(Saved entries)
= = = =

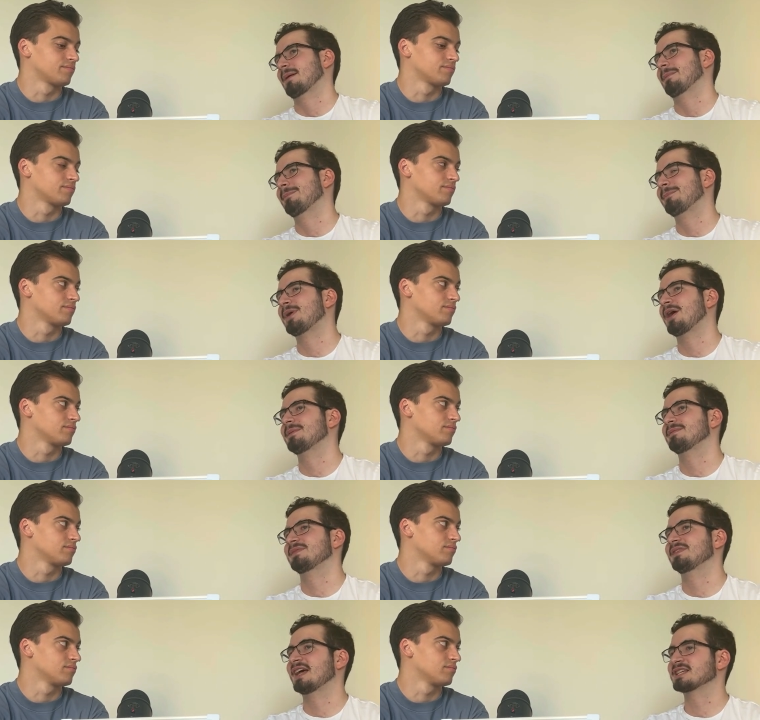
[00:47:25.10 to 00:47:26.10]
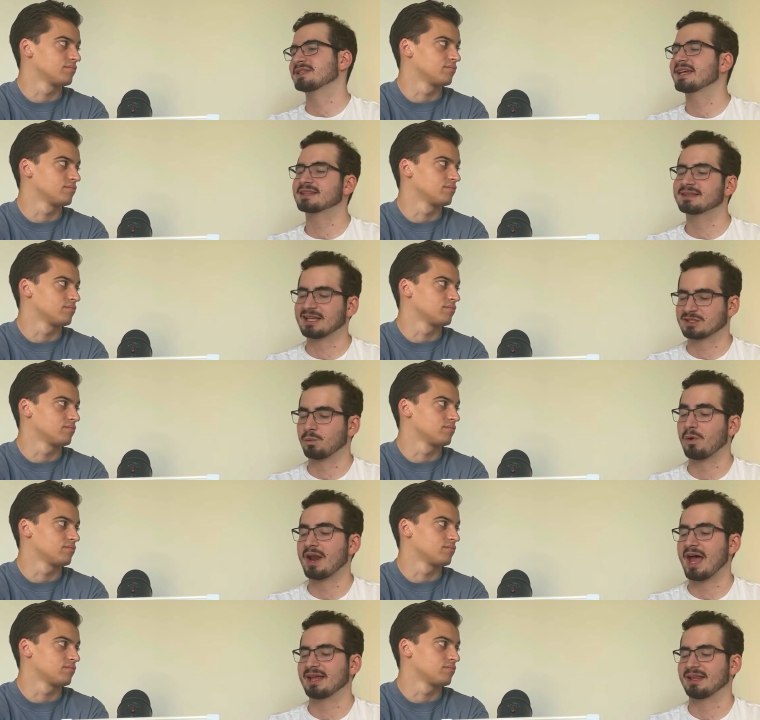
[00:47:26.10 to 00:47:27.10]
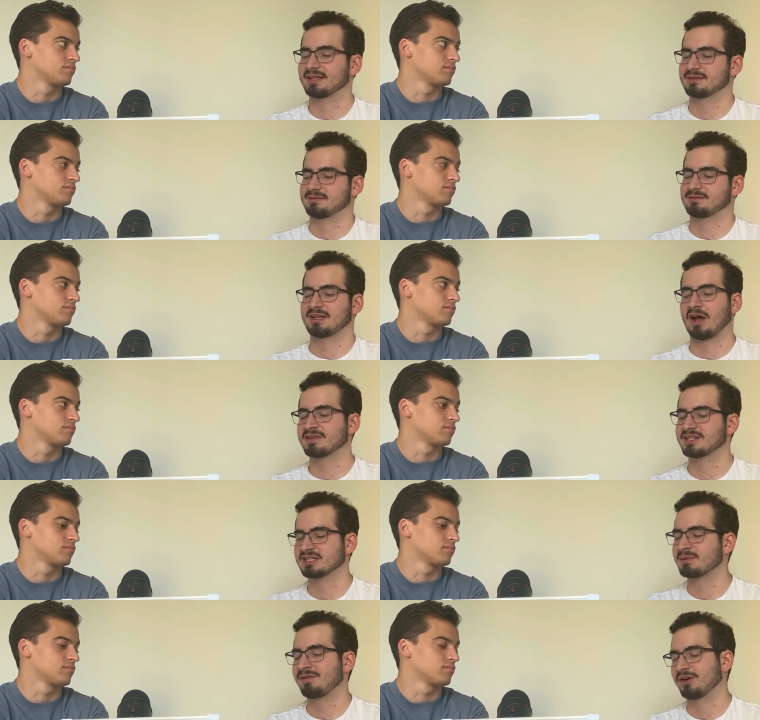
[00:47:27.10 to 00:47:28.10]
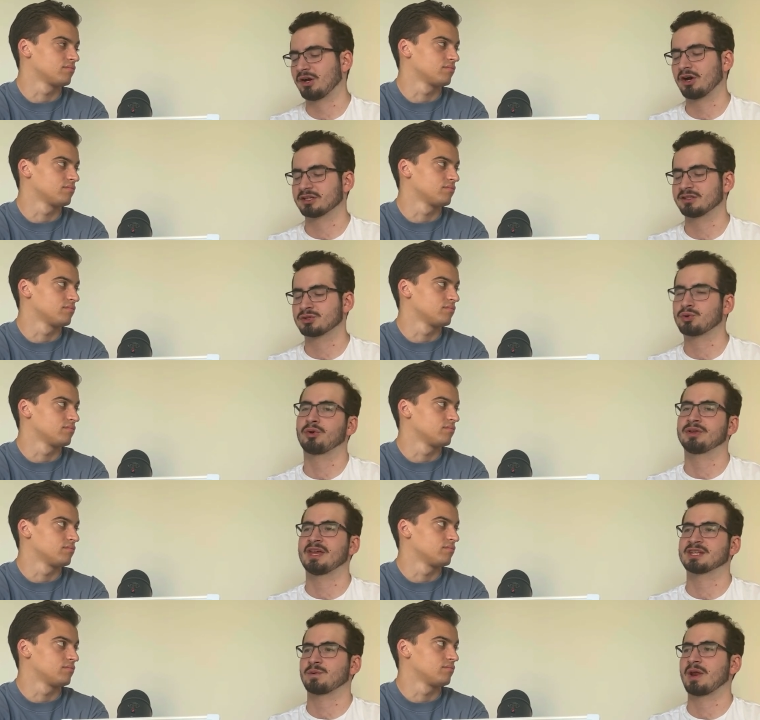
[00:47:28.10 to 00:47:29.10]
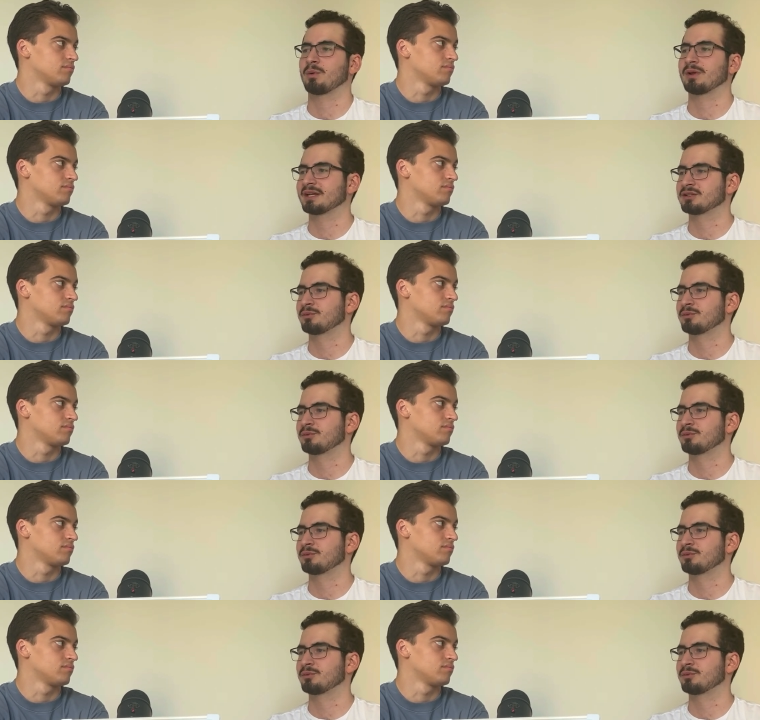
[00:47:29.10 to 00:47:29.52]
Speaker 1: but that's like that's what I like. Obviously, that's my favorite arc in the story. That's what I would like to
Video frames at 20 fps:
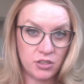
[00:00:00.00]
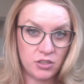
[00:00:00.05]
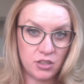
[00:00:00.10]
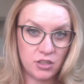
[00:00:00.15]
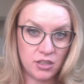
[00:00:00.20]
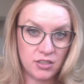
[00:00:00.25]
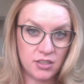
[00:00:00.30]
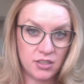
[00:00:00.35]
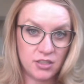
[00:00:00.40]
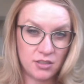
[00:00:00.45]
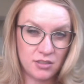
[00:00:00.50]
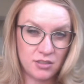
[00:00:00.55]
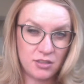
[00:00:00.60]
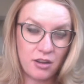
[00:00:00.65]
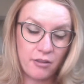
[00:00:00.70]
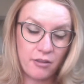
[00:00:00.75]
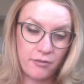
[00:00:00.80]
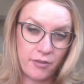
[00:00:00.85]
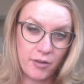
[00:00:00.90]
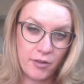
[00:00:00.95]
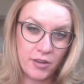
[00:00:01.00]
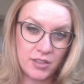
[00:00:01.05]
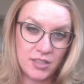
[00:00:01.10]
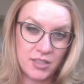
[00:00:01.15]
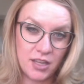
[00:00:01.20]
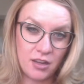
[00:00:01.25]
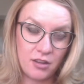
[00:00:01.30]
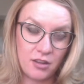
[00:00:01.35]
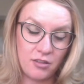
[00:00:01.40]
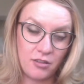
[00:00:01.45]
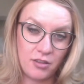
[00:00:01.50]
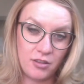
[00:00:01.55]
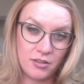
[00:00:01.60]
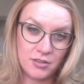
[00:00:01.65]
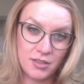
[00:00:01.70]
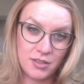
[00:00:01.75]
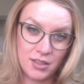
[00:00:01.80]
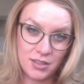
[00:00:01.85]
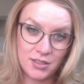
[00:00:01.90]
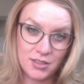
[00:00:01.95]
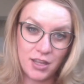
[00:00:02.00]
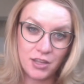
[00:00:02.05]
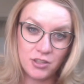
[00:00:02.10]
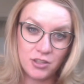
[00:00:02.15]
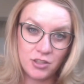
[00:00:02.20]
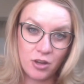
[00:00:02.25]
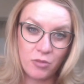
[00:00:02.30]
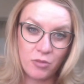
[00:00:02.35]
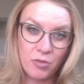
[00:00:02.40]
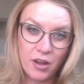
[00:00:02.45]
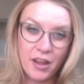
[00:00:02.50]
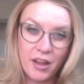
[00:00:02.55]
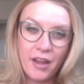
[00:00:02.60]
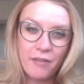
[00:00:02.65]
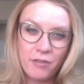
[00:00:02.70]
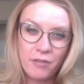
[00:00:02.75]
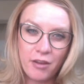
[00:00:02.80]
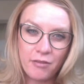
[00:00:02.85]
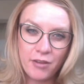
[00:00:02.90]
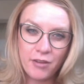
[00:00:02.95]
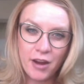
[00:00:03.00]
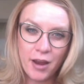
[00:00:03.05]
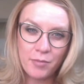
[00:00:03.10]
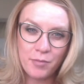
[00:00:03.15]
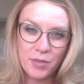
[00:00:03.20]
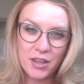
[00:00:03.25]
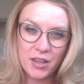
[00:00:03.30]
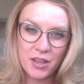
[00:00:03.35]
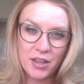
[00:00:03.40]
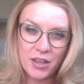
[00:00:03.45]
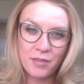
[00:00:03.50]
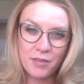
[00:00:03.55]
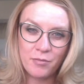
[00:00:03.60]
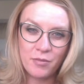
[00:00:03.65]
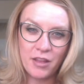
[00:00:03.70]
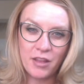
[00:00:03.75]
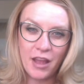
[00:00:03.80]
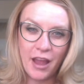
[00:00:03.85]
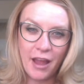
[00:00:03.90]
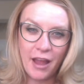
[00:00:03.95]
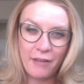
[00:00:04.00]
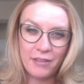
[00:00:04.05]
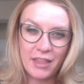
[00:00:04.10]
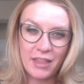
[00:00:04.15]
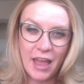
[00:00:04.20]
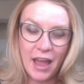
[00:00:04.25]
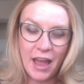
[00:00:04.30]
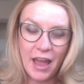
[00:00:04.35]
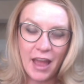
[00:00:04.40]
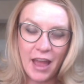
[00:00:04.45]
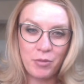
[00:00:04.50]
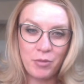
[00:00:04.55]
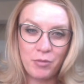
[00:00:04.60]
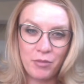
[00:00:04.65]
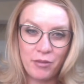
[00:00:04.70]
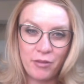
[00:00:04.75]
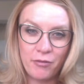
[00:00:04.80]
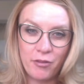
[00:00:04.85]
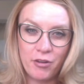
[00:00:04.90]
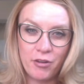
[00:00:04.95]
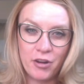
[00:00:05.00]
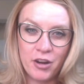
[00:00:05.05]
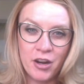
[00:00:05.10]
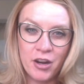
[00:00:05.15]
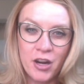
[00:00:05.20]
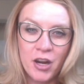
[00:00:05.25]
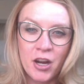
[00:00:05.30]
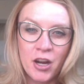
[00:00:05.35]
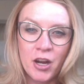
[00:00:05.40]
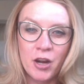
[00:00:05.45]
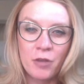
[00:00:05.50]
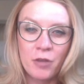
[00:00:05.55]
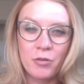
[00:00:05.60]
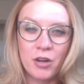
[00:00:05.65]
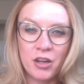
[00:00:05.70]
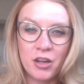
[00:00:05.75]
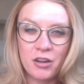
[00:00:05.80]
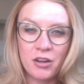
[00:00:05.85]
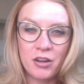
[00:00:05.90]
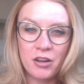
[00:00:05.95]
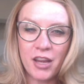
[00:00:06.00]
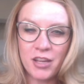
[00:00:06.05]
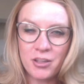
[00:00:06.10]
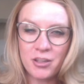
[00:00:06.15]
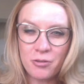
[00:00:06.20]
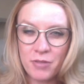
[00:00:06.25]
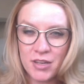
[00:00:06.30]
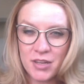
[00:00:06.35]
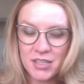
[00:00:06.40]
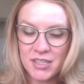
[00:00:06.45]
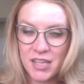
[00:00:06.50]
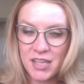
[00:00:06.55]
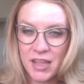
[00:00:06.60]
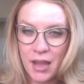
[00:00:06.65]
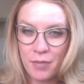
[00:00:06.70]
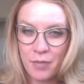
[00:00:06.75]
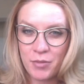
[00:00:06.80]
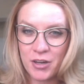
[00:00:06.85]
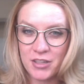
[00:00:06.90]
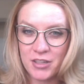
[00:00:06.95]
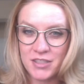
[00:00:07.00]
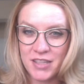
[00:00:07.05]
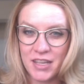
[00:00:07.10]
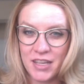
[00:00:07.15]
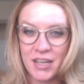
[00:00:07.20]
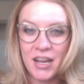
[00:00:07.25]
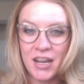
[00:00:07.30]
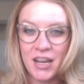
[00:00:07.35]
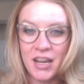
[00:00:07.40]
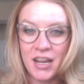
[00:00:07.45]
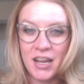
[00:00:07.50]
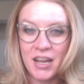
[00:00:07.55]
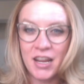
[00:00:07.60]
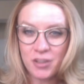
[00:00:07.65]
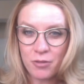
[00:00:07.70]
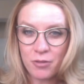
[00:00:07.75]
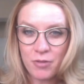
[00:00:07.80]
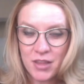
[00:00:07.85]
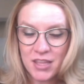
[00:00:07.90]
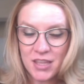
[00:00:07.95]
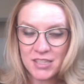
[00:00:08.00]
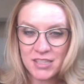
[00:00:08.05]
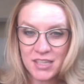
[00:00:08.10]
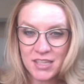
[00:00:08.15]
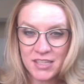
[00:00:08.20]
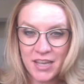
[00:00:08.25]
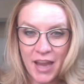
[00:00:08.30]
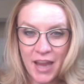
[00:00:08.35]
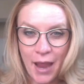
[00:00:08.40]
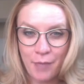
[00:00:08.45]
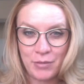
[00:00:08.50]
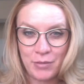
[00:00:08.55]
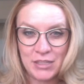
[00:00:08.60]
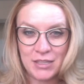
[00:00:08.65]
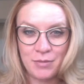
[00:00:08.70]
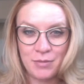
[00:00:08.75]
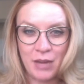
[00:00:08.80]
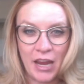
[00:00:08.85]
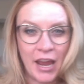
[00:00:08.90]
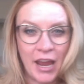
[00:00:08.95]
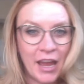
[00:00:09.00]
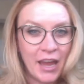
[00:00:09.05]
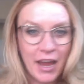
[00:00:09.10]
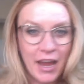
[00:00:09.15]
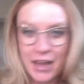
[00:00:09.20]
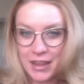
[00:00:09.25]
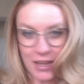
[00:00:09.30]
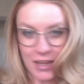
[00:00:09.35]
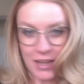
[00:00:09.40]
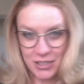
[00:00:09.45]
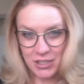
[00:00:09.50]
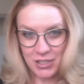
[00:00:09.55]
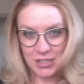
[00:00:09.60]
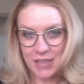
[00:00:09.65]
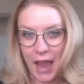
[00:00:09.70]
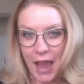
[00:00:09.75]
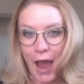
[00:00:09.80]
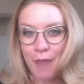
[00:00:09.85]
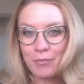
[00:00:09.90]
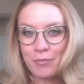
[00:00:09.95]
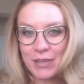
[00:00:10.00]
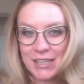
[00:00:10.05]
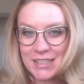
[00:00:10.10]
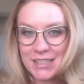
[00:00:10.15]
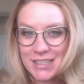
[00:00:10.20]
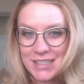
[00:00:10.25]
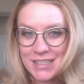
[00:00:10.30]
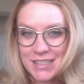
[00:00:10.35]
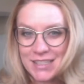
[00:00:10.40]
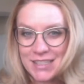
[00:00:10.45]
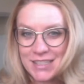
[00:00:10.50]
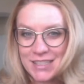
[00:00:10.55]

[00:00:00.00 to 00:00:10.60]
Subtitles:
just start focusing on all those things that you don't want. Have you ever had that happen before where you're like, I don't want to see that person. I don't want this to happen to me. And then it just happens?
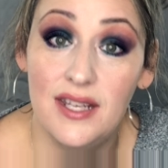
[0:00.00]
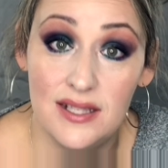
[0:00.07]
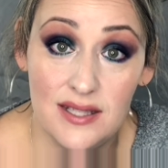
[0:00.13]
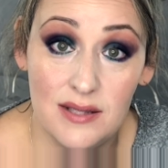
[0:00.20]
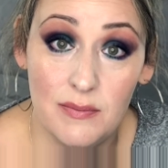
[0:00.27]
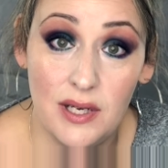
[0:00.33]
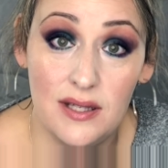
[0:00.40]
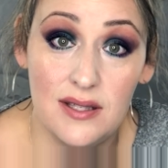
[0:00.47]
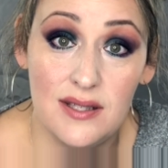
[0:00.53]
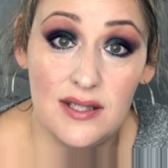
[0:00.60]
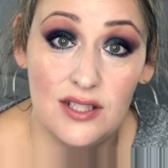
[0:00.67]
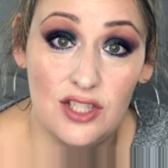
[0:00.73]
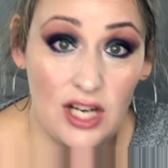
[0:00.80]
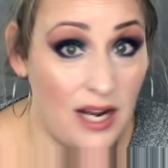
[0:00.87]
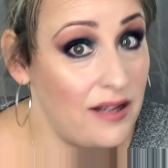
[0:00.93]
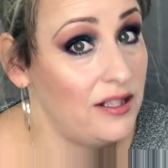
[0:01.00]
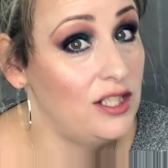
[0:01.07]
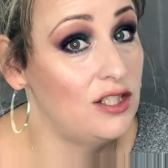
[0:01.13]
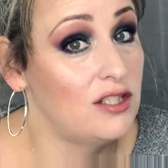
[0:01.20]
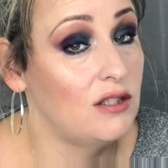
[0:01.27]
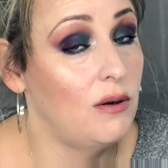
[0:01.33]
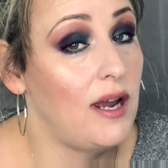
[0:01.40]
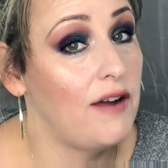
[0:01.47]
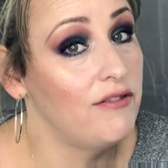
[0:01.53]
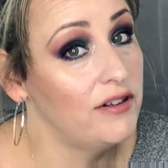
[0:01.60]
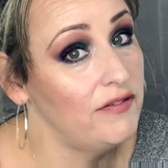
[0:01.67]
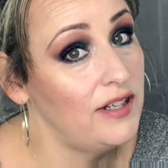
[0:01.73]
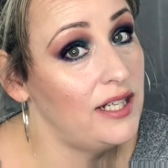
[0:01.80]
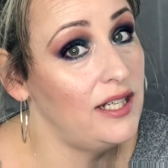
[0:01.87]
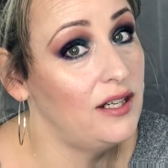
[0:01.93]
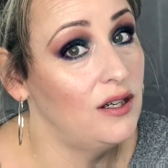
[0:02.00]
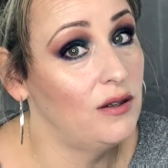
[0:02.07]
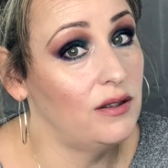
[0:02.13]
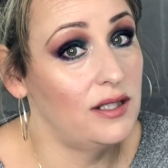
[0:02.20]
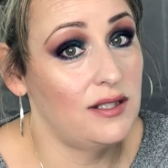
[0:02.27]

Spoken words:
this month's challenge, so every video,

= = = =

Work task.
Set down the entries above exactly, and keep every picture out of your copy.

Result.
[00:47:25.10 to 00:47:26.10]
[00:47:26.10 to 00:47:27.10]
[00:47:27.10 to 00:47:28.10]
[00:47:28.10 to 00:47:29.10]
[00:47:29.10 to 00:47:29.52]
Speaker 1: but that's like that's what I like. Obviously, that's my favorite arc in the story. That's what I would like to
Video frames at 20 fps:
[00:00:00.00]
[00:00:00.05]
[00:00:00.10]
[00:00:00.15]
[00:00:00.20]
[00:00:00.25]
[00:00:00.30]
[00:00:00.35]
[00:00:00.40]
[00:00:00.45]
[00:00:00.50]
[00:00:00.55]
[00:00:00.60]
[00:00:00.65]
[00:00:00.70]
[00:00:00.75]
[00:00:00.80]
[00:00:00.85]
[00:00:00.90]
[00:00:00.95]
[00:00:01.00]
[00:00:01.05]
[00:00:01.10]
[00:00:01.15]
[00:00:01.20]
[00:00:01.25]
[00:00:01.30]
[00:00:01.35]
[00:00:01.40]
[00:00:01.45]
[00:00:01.50]
[00:00:01.55]
[00:00:01.60]
[00:00:01.65]
[00:00:01.70]
[00:00:01.75]
[00:00:01.80]
[00:00:01.85]
[00:00:01.90]
[00:00:01.95]
[00:00:02.00]
[00:00:02.05]
[00:00:02.10]
[00:00:02.15]
[00:00:02.20]
[00:00:02.25]
[00:00:02.30]
[00:00:02.35]
[00:00:02.40]
[00:00:02.45]
[00:00:02.50]
[00:00:02.55]
[00:00:02.60]
[00:00:02.65]
[00:00:02.70]
[00:00:02.75]
[00:00:02.80]
[00:00:02.85]
[00:00:02.90]
[00:00:02.95]
[00:00:03.00]
[00:00:03.05]
[00:00:03.10]
[00:00:03.15]
[00:00:03.20]
[00:00:03.25]
[00:00:03.30]
[00:00:03.35]
[00:00:03.40]
[00:00:03.45]
[00:00:03.50]
[00:00:03.55]
[00:00:03.60]
[00:00:03.65]
[00:00:03.70]
[00:00:03.75]
[00:00:03.80]
[00:00:03.85]
[00:00:03.90]
[00:00:03.95]
[00:00:04.00]
[00:00:04.05]
[00:00:04.10]
[00:00:04.15]
[00:00:04.20]
[00:00:04.25]
[00:00:04.30]
[00:00:04.35]
[00:00:04.40]
[00:00:04.45]
[00:00:04.50]
[00:00:04.55]
[00:00:04.60]
[00:00:04.65]
[00:00:04.70]
[00:00:04.75]
[00:00:04.80]
[00:00:04.85]
[00:00:04.90]
[00:00:04.95]
[00:00:05.00]
[00:00:05.05]
[00:00:05.10]
[00:00:05.15]
[00:00:05.20]
[00:00:05.25]
[00:00:05.30]
[00:00:05.35]
[00:00:05.40]
[00:00:05.45]
[00:00:05.50]
[00:00:05.55]
[00:00:05.60]
[00:00:05.65]
[00:00:05.70]
[00:00:05.75]
[00:00:05.80]
[00:00:05.85]
[00:00:05.90]
[00:00:05.95]
[00:00:06.00]
[00:00:06.05]
[00:00:06.10]
[00:00:06.15]
[00:00:06.20]
[00:00:06.25]
[00:00:06.30]
[00:00:06.35]
[00:00:06.40]
[00:00:06.45]
[00:00:06.50]
[00:00:06.55]
[00:00:06.60]
[00:00:06.65]
[00:00:06.70]
[00:00:06.75]
[00:00:06.80]
[00:00:06.85]
[00:00:06.90]
[00:00:06.95]
[00:00:07.00]
[00:00:07.05]
[00:00:07.10]
[00:00:07.15]
[00:00:07.20]
[00:00:07.25]
[00:00:07.30]
[00:00:07.35]
[00:00:07.40]
[00:00:07.45]
[00:00:07.50]
[00:00:07.55]
[00:00:07.60]
[00:00:07.65]
[00:00:07.70]
[00:00:07.75]
[00:00:07.80]
[00:00:07.85]
[00:00:07.90]
[00:00:07.95]
[00:00:08.00]
[00:00:08.05]
[00:00:08.10]
[00:00:08.15]
[00:00:08.20]
[00:00:08.25]
[00:00:08.30]
[00:00:08.35]
[00:00:08.40]
[00:00:08.45]
[00:00:08.50]
[00:00:08.55]
[00:00:08.60]
[00:00:08.65]
[00:00:08.70]
[00:00:08.75]
[00:00:08.80]
[00:00:08.85]
[00:00:08.90]
[00:00:08.95]
[00:00:09.00]
[00:00:09.05]
[00:00:09.10]
[00:00:09.15]
[00:00:09.20]
[00:00:09.25]
[00:00:09.30]
[00:00:09.35]
[00:00:09.40]
[00:00:09.45]
[00:00:09.50]
[00:00:09.55]
[00:00:09.60]
[00:00:09.65]
[00:00:09.70]
[00:00:09.75]
[00:00:09.80]
[00:00:09.85]
[00:00:09.90]
[00:00:09.95]
[00:00:10.00]
[00:00:10.05]
[00:00:10.10]
[00:00:10.15]
[00:00:10.20]
[00:00:10.25]
[00:00:10.30]
[00:00:10.35]
[00:00:10.40]
[00:00:10.45]
[00:00:10.50]
[00:00:10.55]

[00:00:00.00 to 00:00:10.60]
Subtitles:
just start focusing on all those things that you don't want. Have you ever had that happen before where you're like, I don't want to see that person. I don't want this to happen to me. And then it just happens?
[0:00.00]
[0:00.07]
[0:00.13]
[0:00.20]
[0:00.27]
[0:00.33]
[0:00.40]
[0:00.47]
[0:00.53]
[0:00.60]
[0:00.67]
[0:00.73]
[0:00.80]
[0:00.87]
[0:00.93]
[0:01.00]
[0:01.07]
[0:01.13]
[0:01.20]
[0:01.27]
[0:01.33]
[0:01.40]
[0:01.47]
[0:01.53]
[0:01.60]
[0:01.67]
[0:01.73]
[0:01.80]
[0:01.87]
[0:01.93]
[0:02.00]
[0:02.07]
[0:02.13]
[0:02.20]
[0:02.27]

Spoken words:
this month's challenge, so every video,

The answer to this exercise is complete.